TfL facing significantly increased maintenance expense over next ten years
The total cost to the taxpayer of the Garden Bridge plan is an estimated £43 million
It has been revealed that TfL’s £24 million spend on the failed Garden Bridge equalled more than half of all the money it spent on the capitals’ bridges over the last decade.
Some £43 million of public money was spent on the Garden Bridge, the pet project of former London Mayor turned Prime Minister Boris Johnson and promoted by Joanna Lumley.
It would have linked the South Bank with Temple Tube Station, and have been lined with dozens of trees. The project was killed off in 2017, before any building work had taken place, when Sadiq Khan withdrew funding.
But £24 million of that funding came from TfL while the rest was spent by the Department for Transport.
By comparison, TfL spent just under £43 million on the upkeep of all of London’s river crossings in the ten years up to 2020/21.
A further £13 million was spent on proposals for a bridge between Rotherhithe and Canary Wharf, before it was axed in 2019.
The last 12 months have seen widely reported criticism of how London’s bridges have required expensive maintenance work, most notably Hammersmith Bridge.
Hammersmith Bridge, which closed to vehicles 23 months ago, currently requires stabilisation works estimated at £40 million before it can carry pedestrians. A full repair job of its cracked pedestals has been quoted at £140 million.
The £43 million spend was revealed in a letter from TfL commissioner Andy Byford to London assembly member Murad Qureshi (Labour).
Contrasting the figures raises questions about Boris Johnson’s support for the Garden Bridge, which would only have allowed pedestrians to cross it, with cyclists needing to dismount.
Glynn Barton, TfL’s director of network management, said, “All bridges maintained by TfL are safe and we continue to invest in them regularly to ensure that they can remain open to all road users. This includes regular structural inspections and carrying out day-to-day and large-scale maintenance whenever necessary to ensure they continue to be in good working order.”
Downing Street has been approached for comment on the PM’s support for the Garden Bridge.
The ill-fated project was effectively scrapped by Sadiq Khan who withdrew funding after he took office as Mayor in 2016. A review showed that its eventual price tag – dependent on private funding – would have been £200 million.

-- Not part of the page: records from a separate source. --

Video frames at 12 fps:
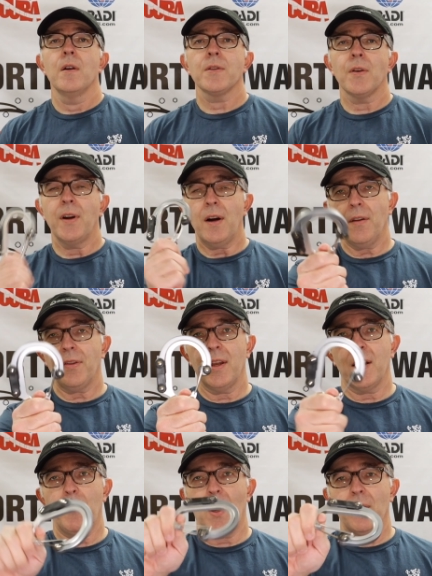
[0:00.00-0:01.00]
So another
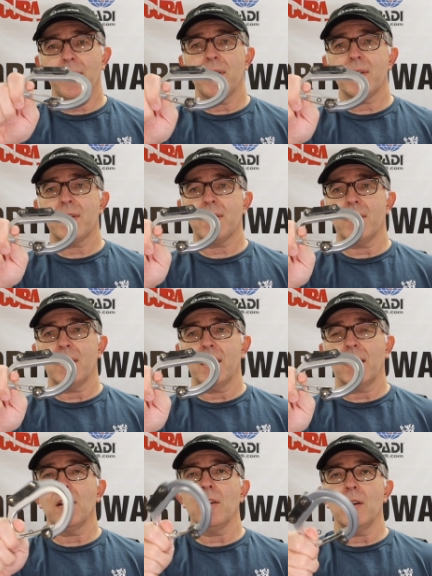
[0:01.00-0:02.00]
thing about this
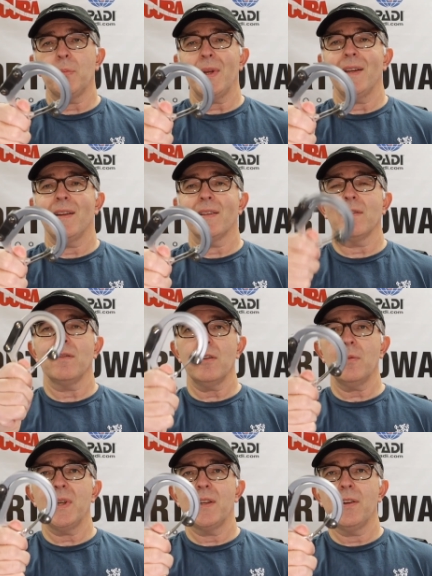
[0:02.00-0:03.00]
uh, clip, it's a
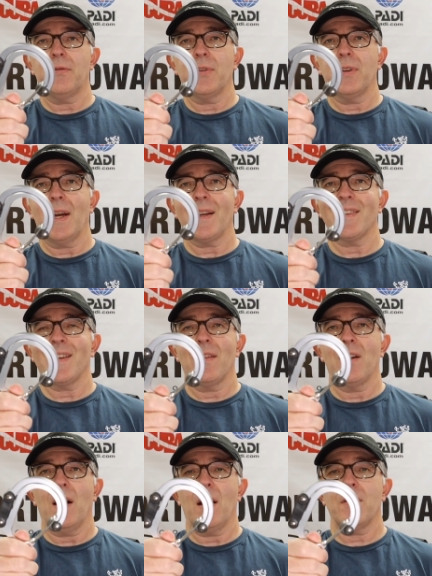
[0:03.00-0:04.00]
little bit different, like I said,
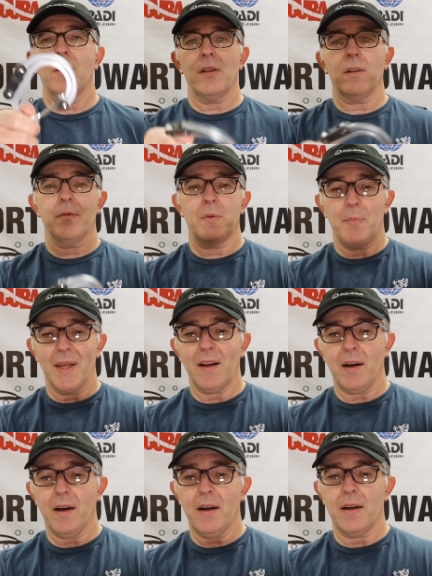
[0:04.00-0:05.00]
than other clips
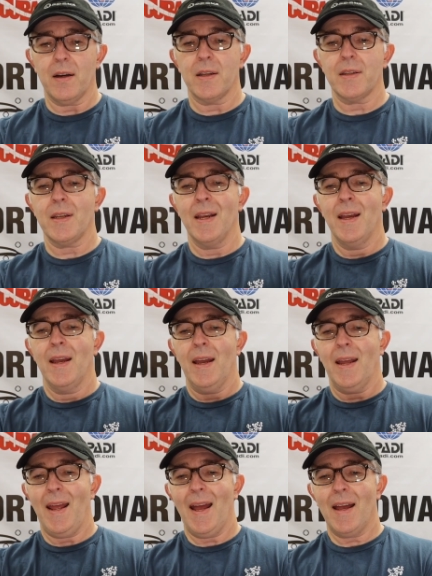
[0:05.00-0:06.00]
because
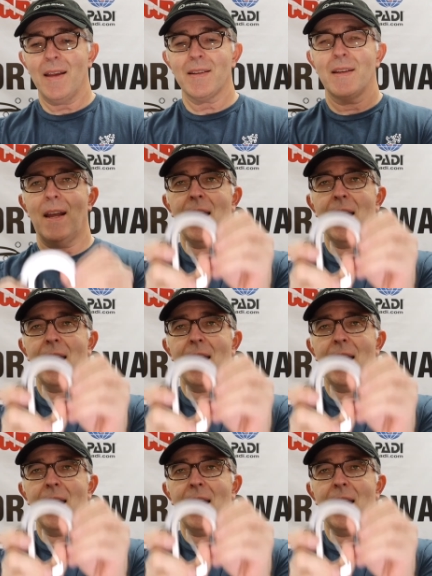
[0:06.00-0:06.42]
it has an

Many of London’s bridges are not owned by TfL, although it heavily subsidises their maintenance.
According to Mr Byford’s letter, between 2010/11 and 2020/21 TfL spent £24 million on five bridges that are owned by local authorities: Chelsea Bridge, Albert Bridge, Wandsworth Bridge and Putney Bridge.
Over those 10 years, TfL spent £3.4 million on bridges owned by the Bridge House Estates: Tower Bridge, London Bridge, Southwark Bridge, the Millennium Bridge and Blackfriars Bridge.

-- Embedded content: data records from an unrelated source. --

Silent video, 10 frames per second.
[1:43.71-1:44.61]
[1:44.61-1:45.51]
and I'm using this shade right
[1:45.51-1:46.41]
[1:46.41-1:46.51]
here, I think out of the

And it spent £15.4 million on the bridges it solely owns: Battersea Bridge, Chiswick Bridge, Kew Bridge, Lambeth Bridge, Twickenham Bridge, Vauxhall Bridge and Westminster Bridge.
Mr Byford’s letter also reveals how it will spend “estimates totalling £135 million-£215 million for the next 10 years”. This includes:
Vauxhall Bridge £40-60m 2023-2025
Lambeth Bridge £20-35m 2023-2028
Kew Bridge £15-30m 2024-2026
Twickenham Bridge £20-30m 2027-2029
Battersea Bridge £15-25m 2027-2030
Westminster Bridge £25-35m 2029-2031
Although its spending was an issue before the pandemic hit, TfL’s finances collapsed into crisis over the last 12 months while its fare revenue dropped by more than 90 per cent.
It received Government bailouts of £1.6 billion in May and £1.8 billion in November. TfL chiefs and civil servants are thrashing out the terms of its next deal, due to be announced by April, the new financial year.